Saved data entries
────
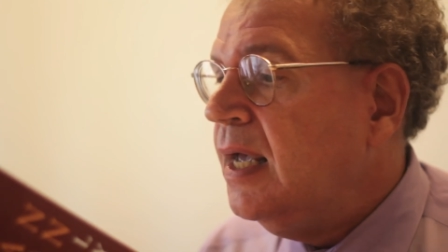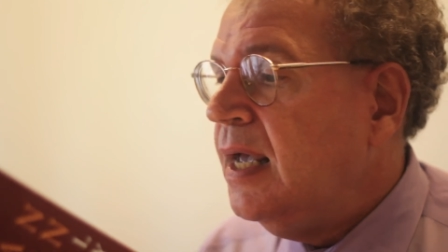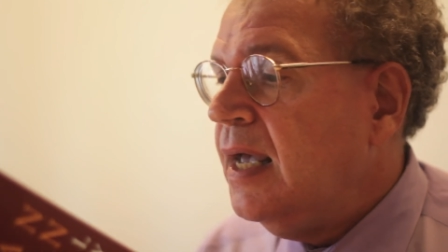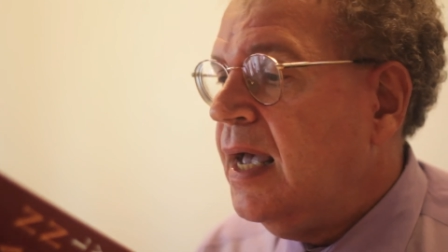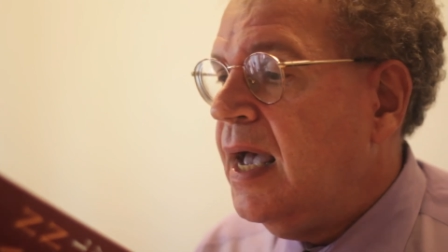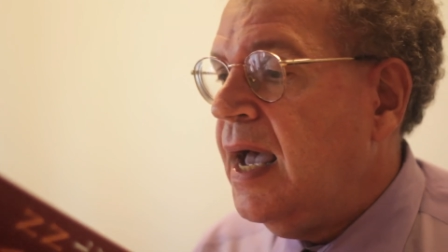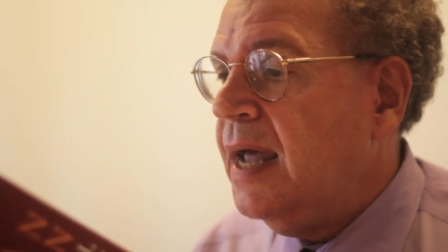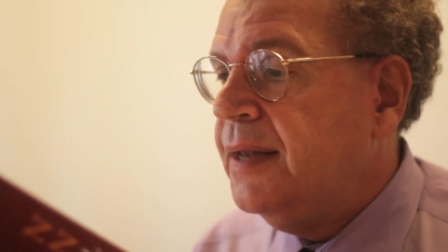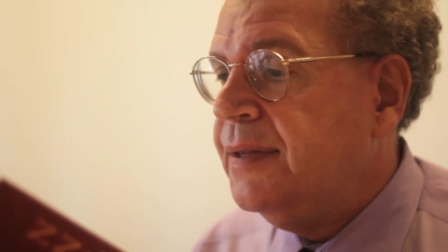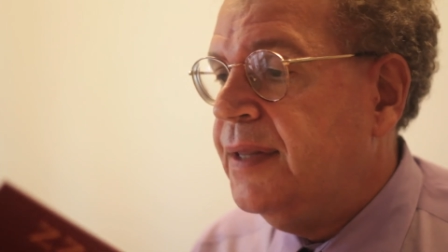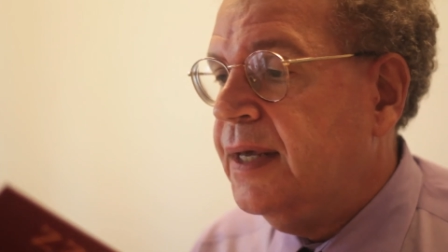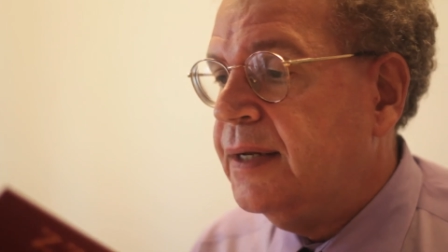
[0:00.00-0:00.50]

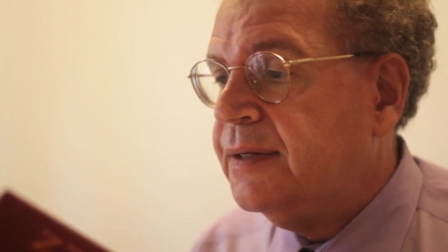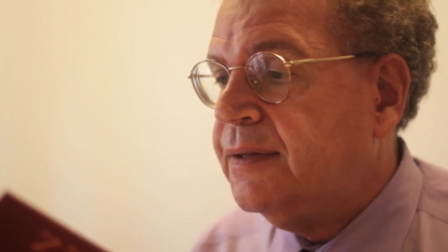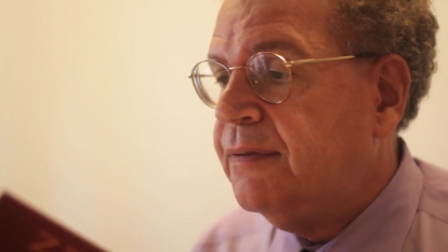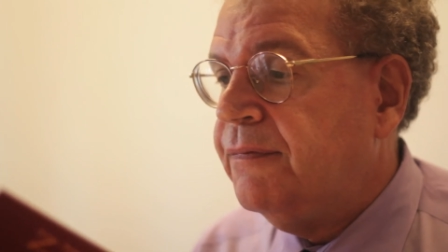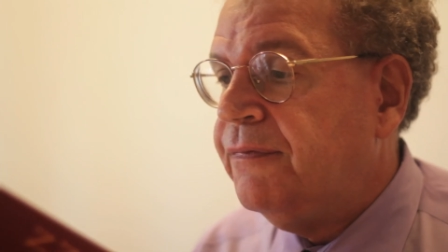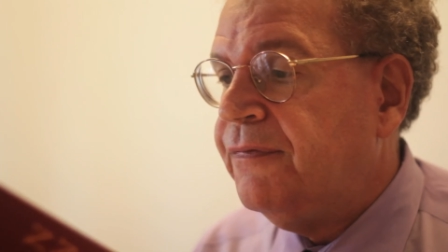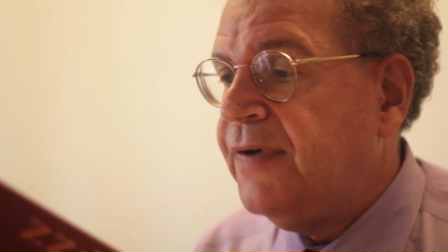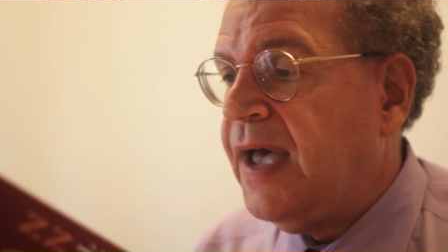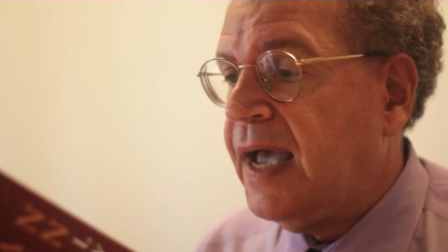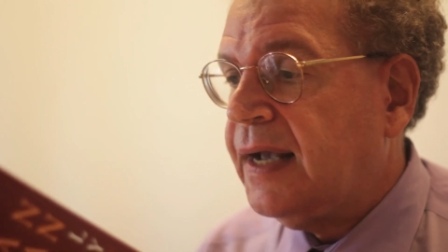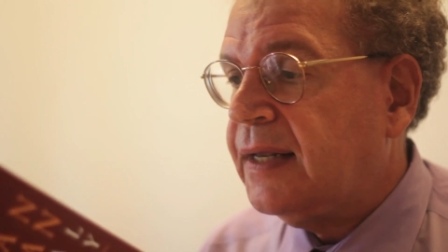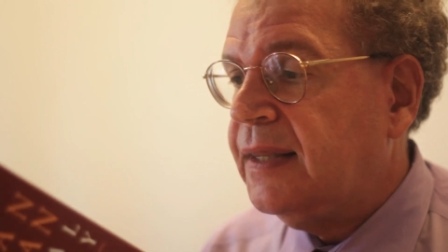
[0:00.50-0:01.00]
And that the
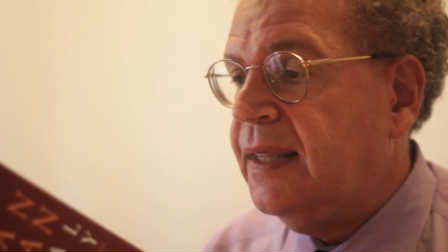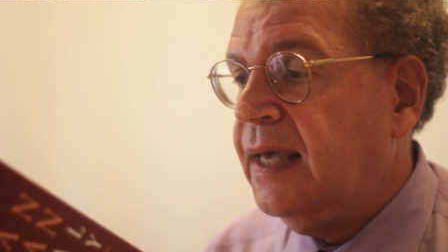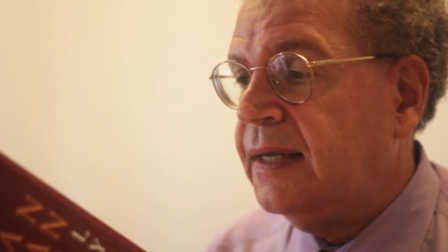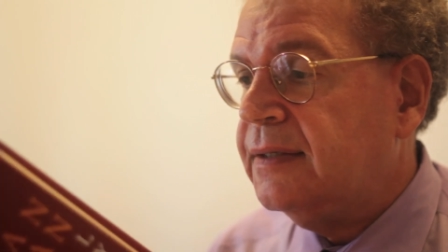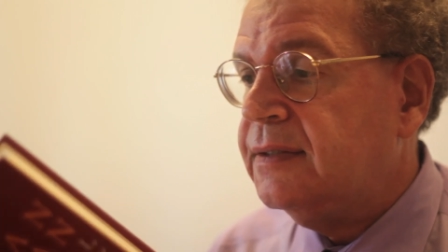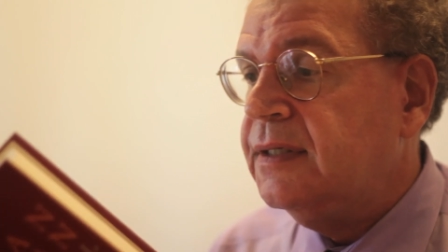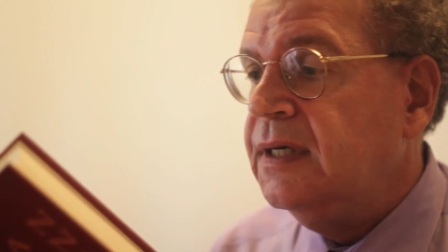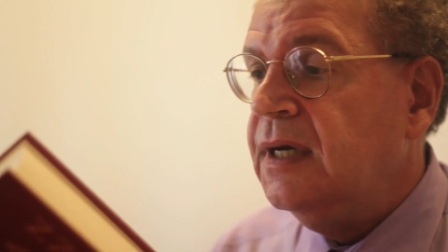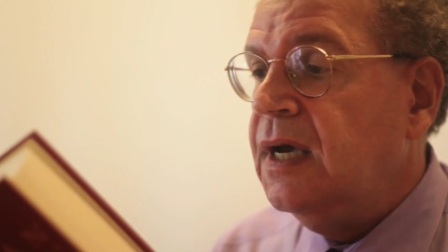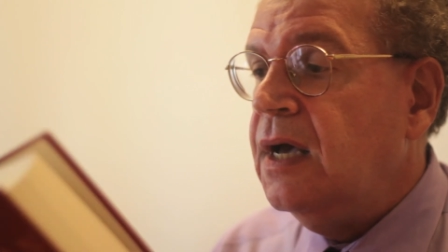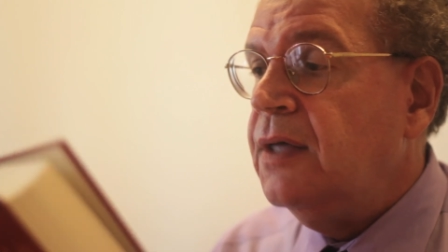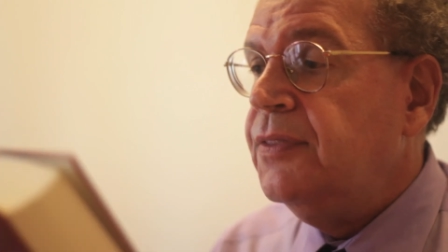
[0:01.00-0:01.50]
fact
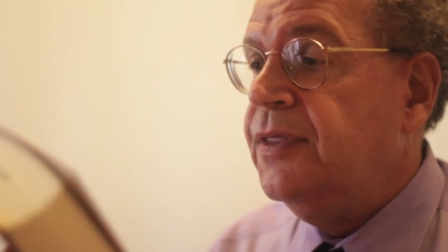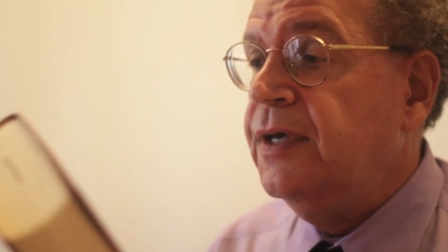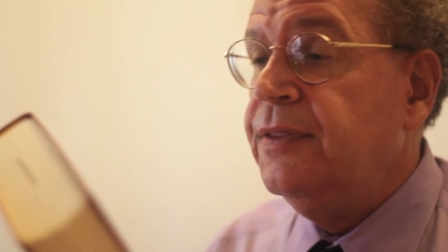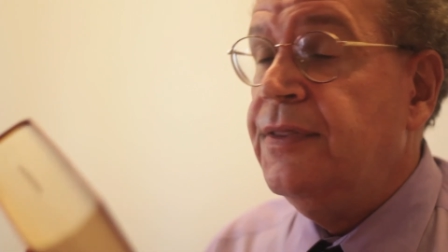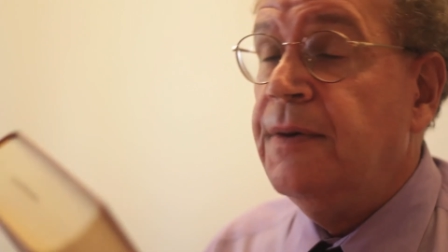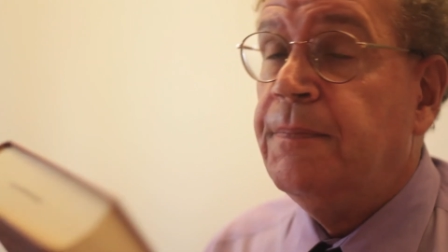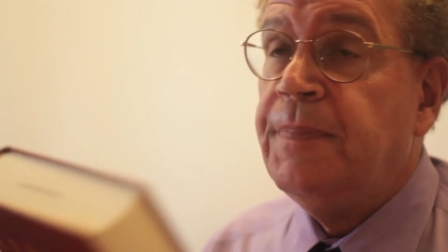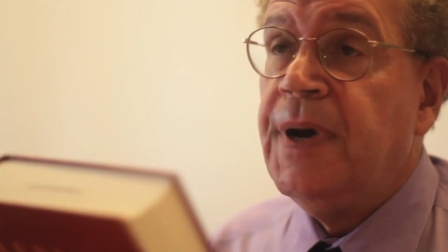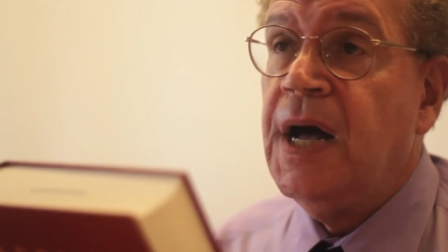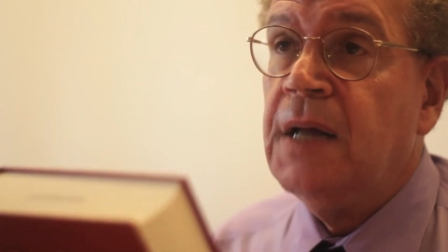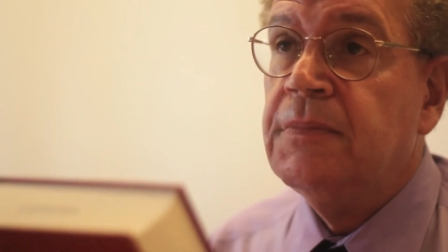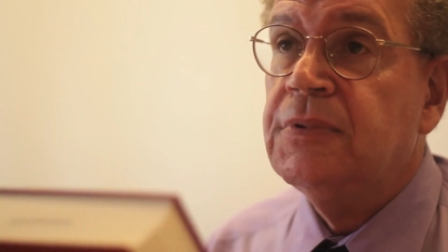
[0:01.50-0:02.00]
that, that the
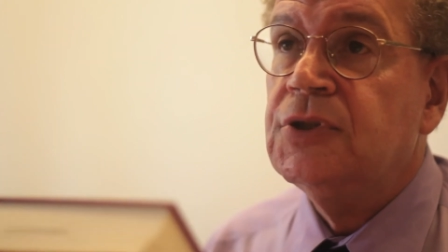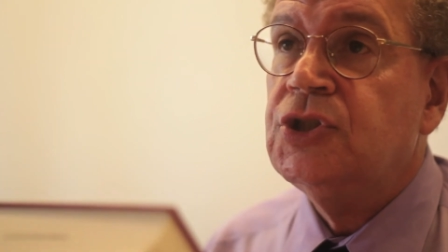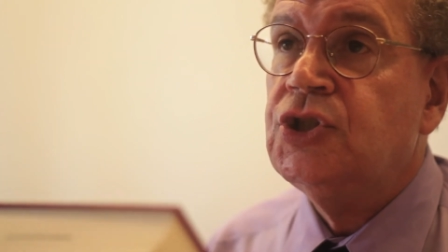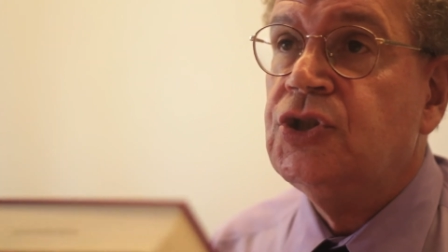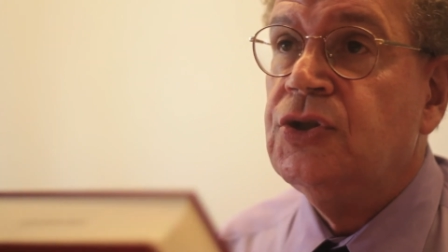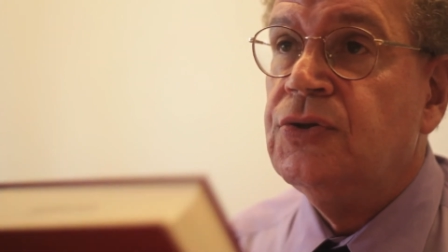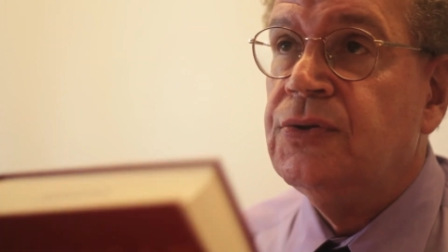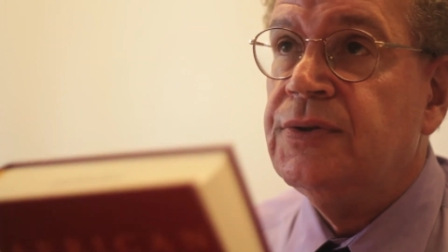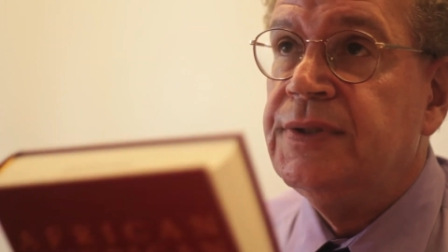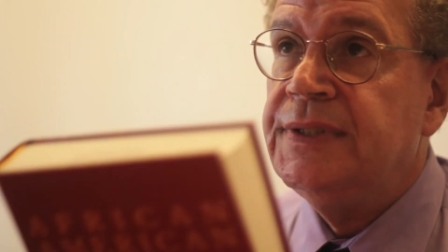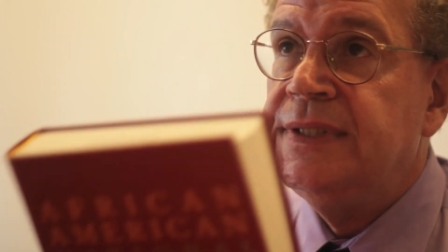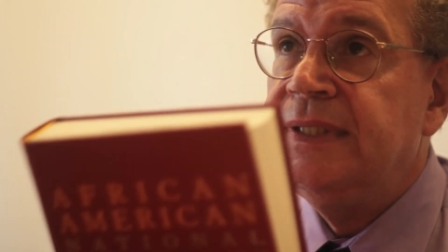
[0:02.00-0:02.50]

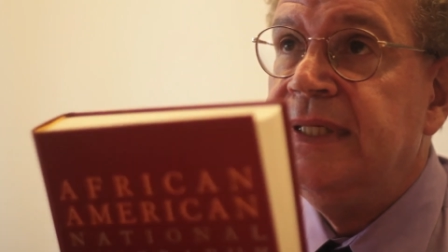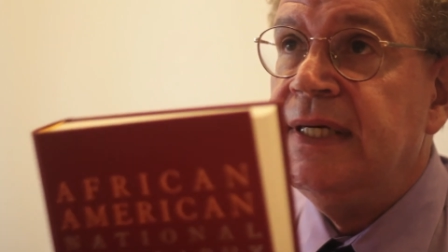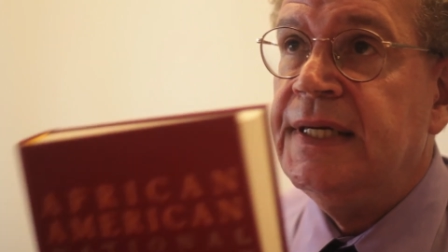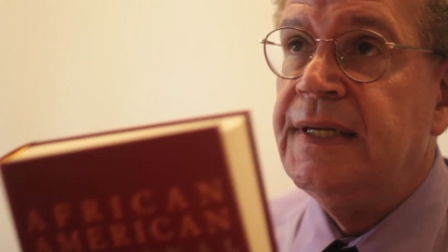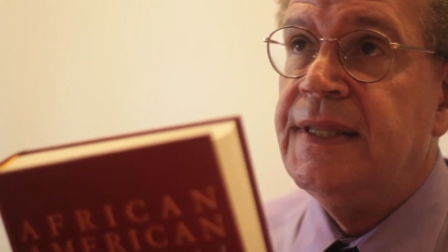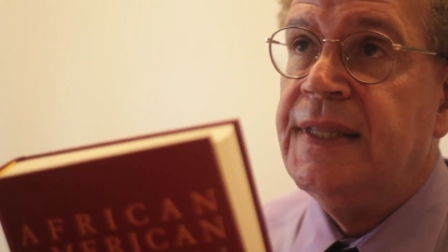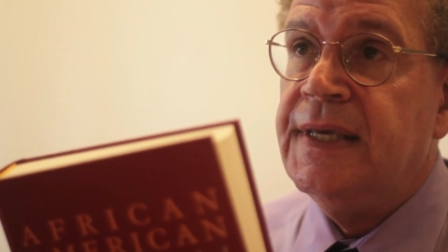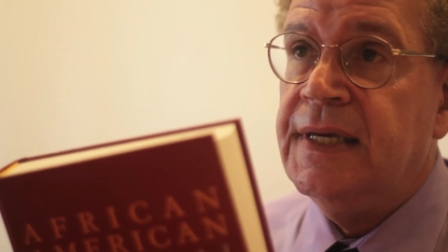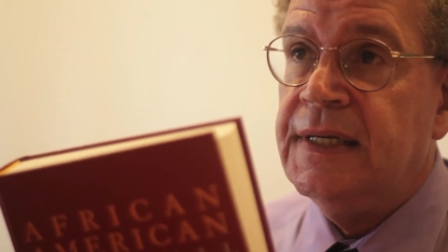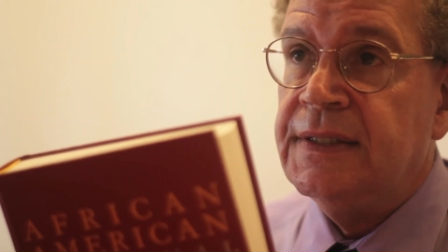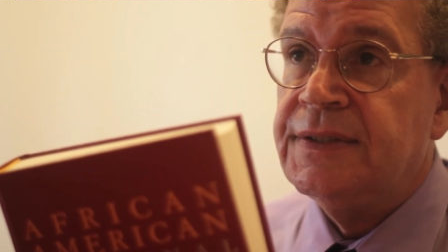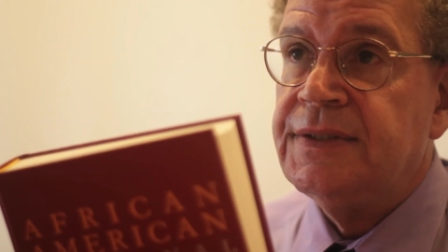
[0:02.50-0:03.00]
publisher did
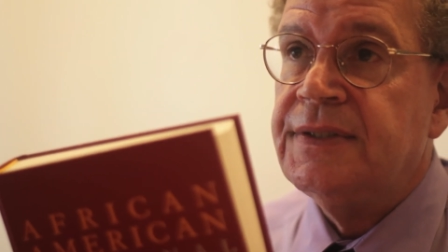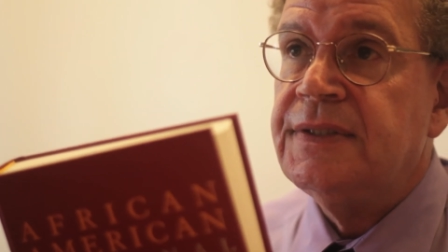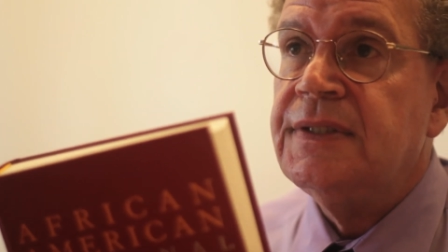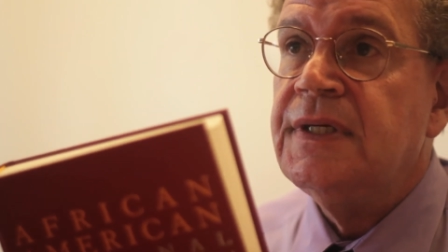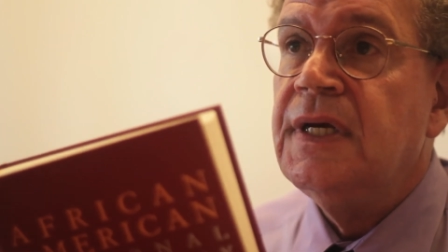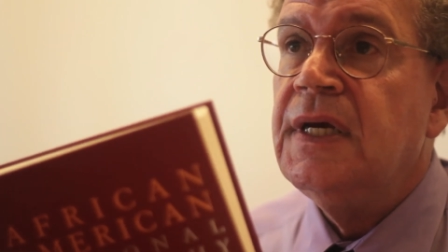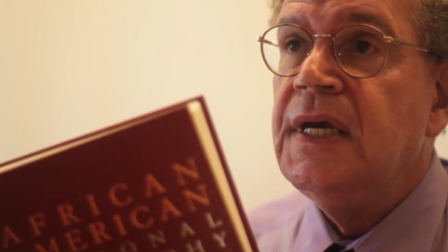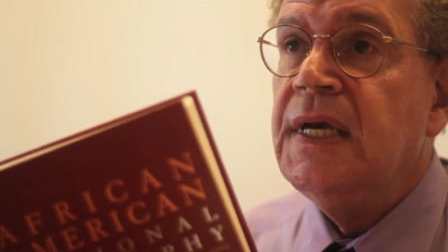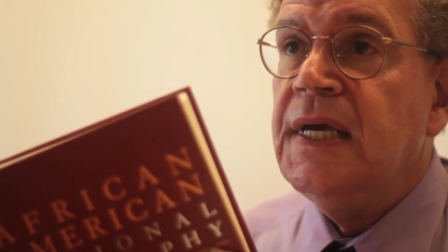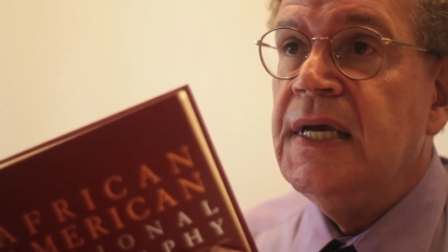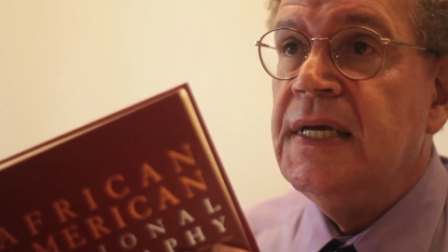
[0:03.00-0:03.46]
this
────
• What needs to be done
The entries above are to be retyped exactly, with each picture left out.

• Written response
[0:00.00-0:00.50]

[0:00.50-0:01.00]
And that the
[0:01.00-0:01.50]
fact
[0:01.50-0:02.00]
that, that the
[0:02.00-0:02.50]

[0:02.50-0:03.00]
publisher did
[0:03.00-0:03.46]
this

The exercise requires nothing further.